**Work to complete**. For the entries below, the result should be an exact transcription of the lines from the one with "Video frames at" up to and including the one with "[1:00:02.61]", and only those.

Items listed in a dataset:

★ ★ ★ ★ ★

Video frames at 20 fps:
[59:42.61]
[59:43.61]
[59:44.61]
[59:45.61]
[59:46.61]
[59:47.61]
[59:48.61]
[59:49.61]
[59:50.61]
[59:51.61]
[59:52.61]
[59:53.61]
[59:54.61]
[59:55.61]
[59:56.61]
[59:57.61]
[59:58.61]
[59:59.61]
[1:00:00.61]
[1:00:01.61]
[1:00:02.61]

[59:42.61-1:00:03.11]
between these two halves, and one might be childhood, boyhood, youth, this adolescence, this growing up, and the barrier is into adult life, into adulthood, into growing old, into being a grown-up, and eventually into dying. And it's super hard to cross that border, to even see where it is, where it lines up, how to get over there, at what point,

★ ★ ★ ★ ★

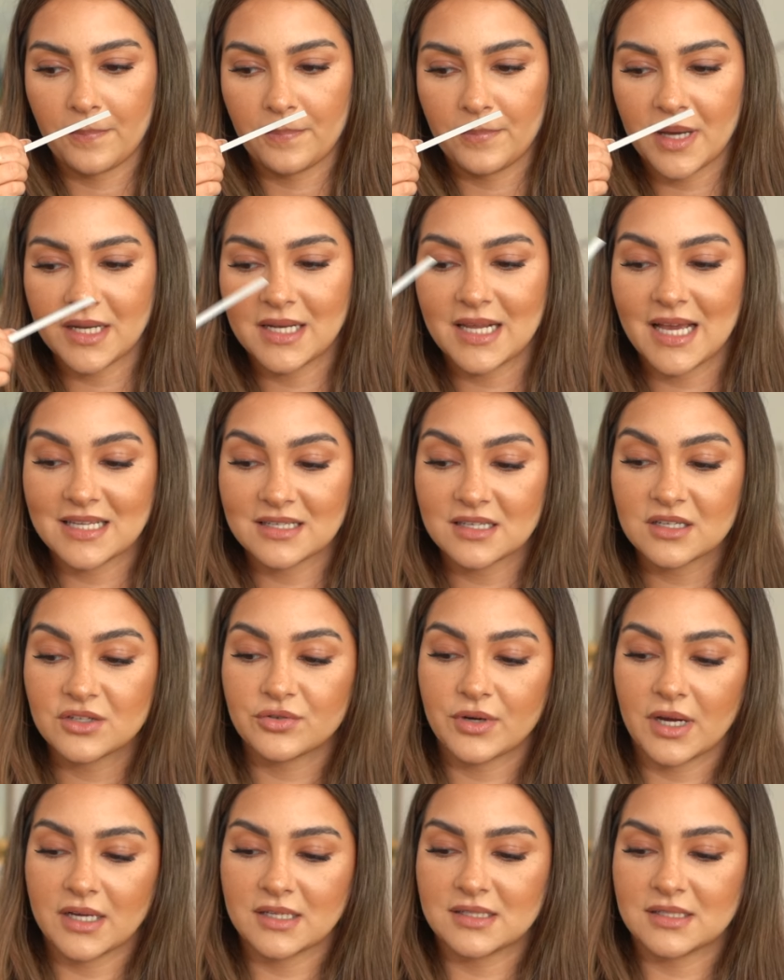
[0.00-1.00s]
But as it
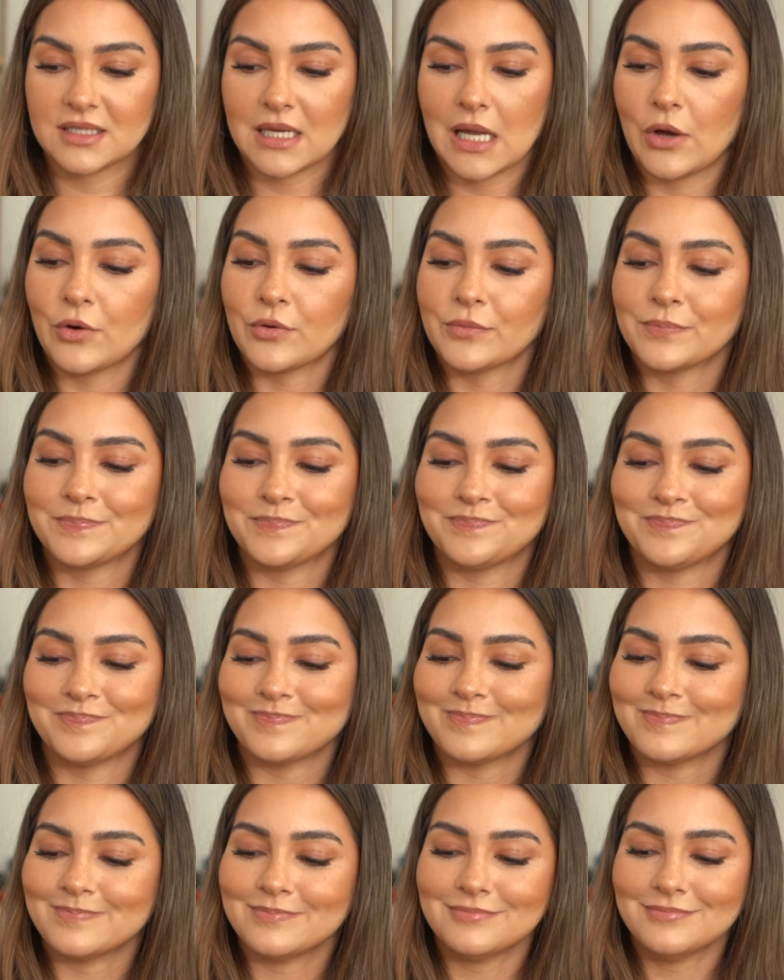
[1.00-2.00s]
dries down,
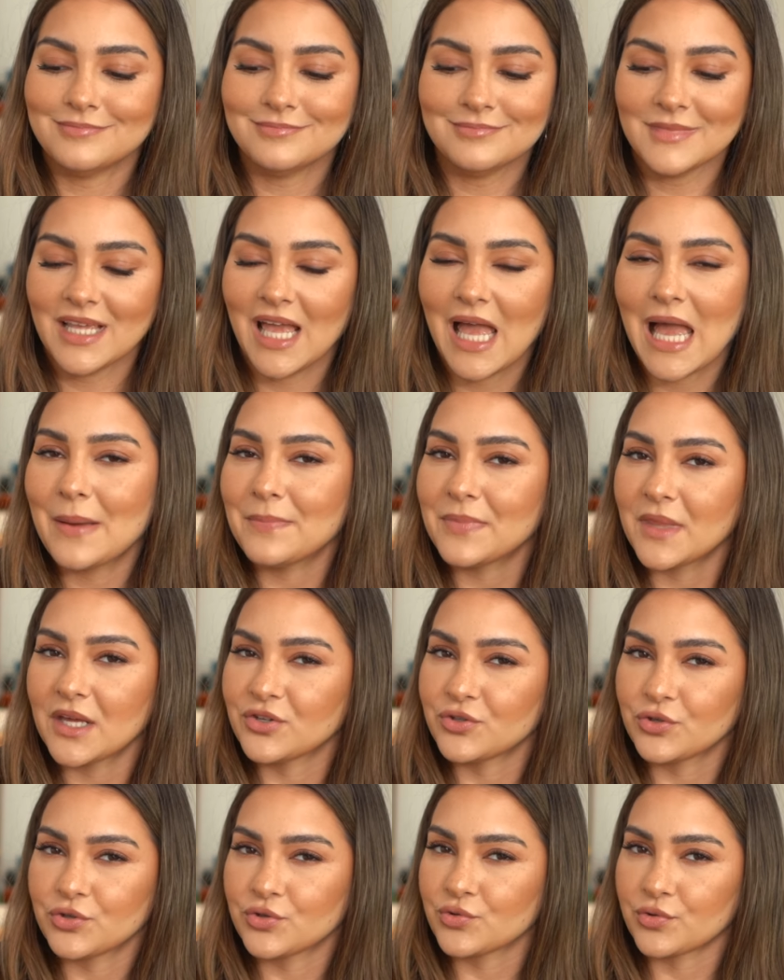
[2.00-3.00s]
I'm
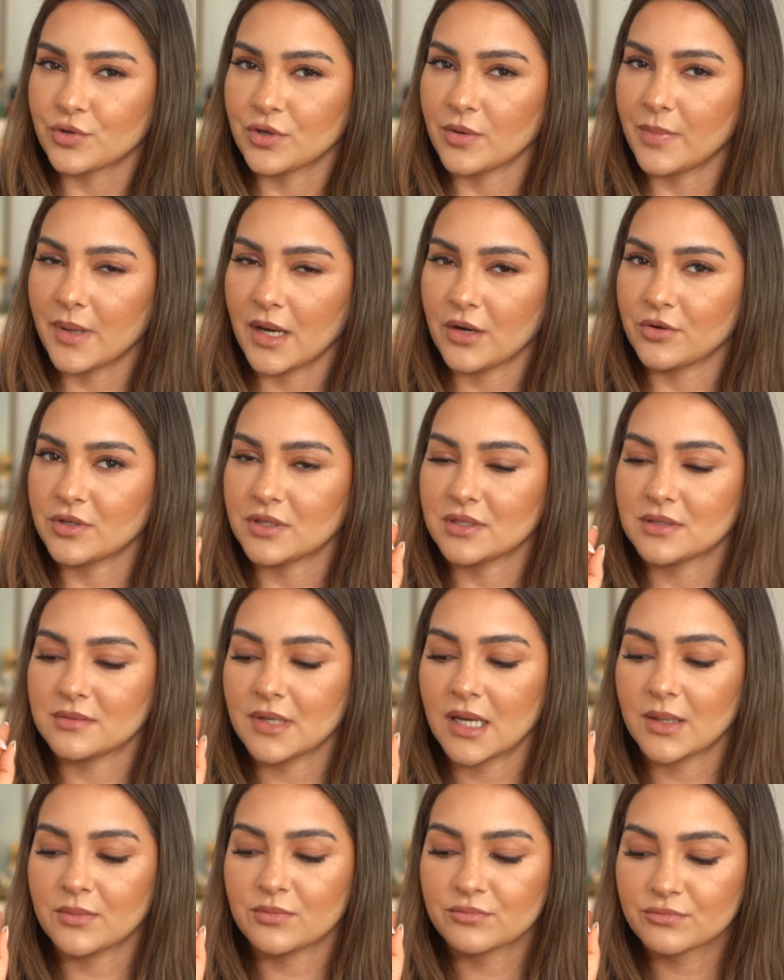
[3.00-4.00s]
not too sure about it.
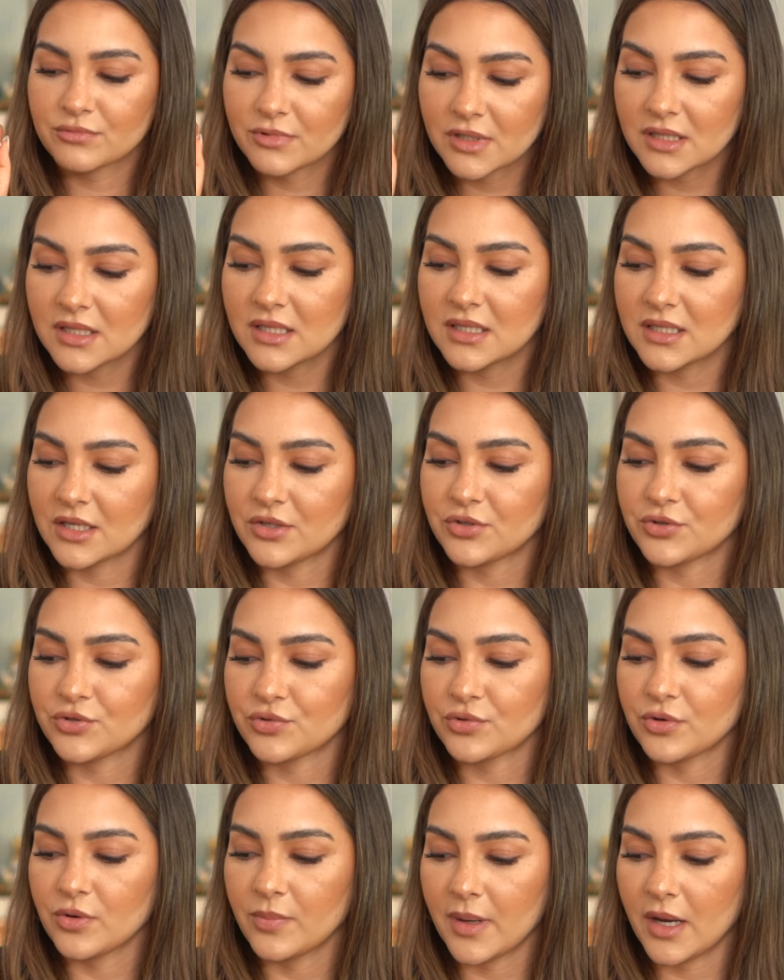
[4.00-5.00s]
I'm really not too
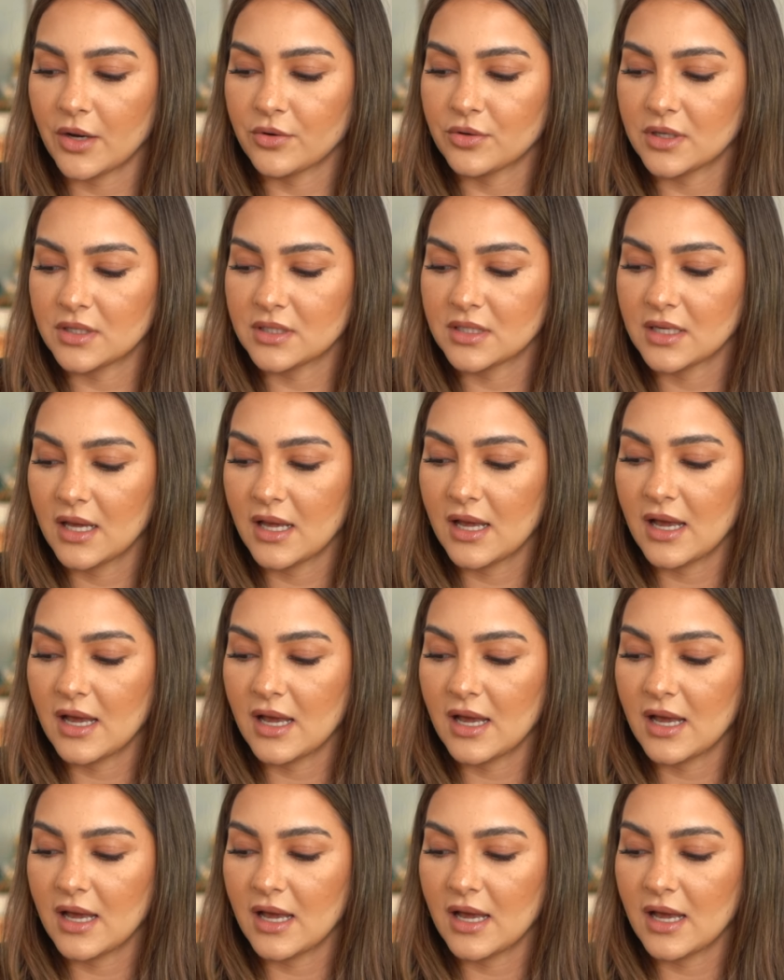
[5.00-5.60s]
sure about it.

★ ★ ★ ★ ★

**Solved exercise**.
Video frames at 20 fps:
[59:42.61]
[59:43.61]
[59:44.61]
[59:45.61]
[59:46.61]
[59:47.61]
[59:48.61]
[59:49.61]
[59:50.61]
[59:51.61]
[59:52.61]
[59:53.61]
[59:54.61]
[59:55.61]
[59:56.61]
[59:57.61]
[59:58.61]
[59:59.61]
[1:00:00.61]
[1:00:01.61]
[1:00:02.61]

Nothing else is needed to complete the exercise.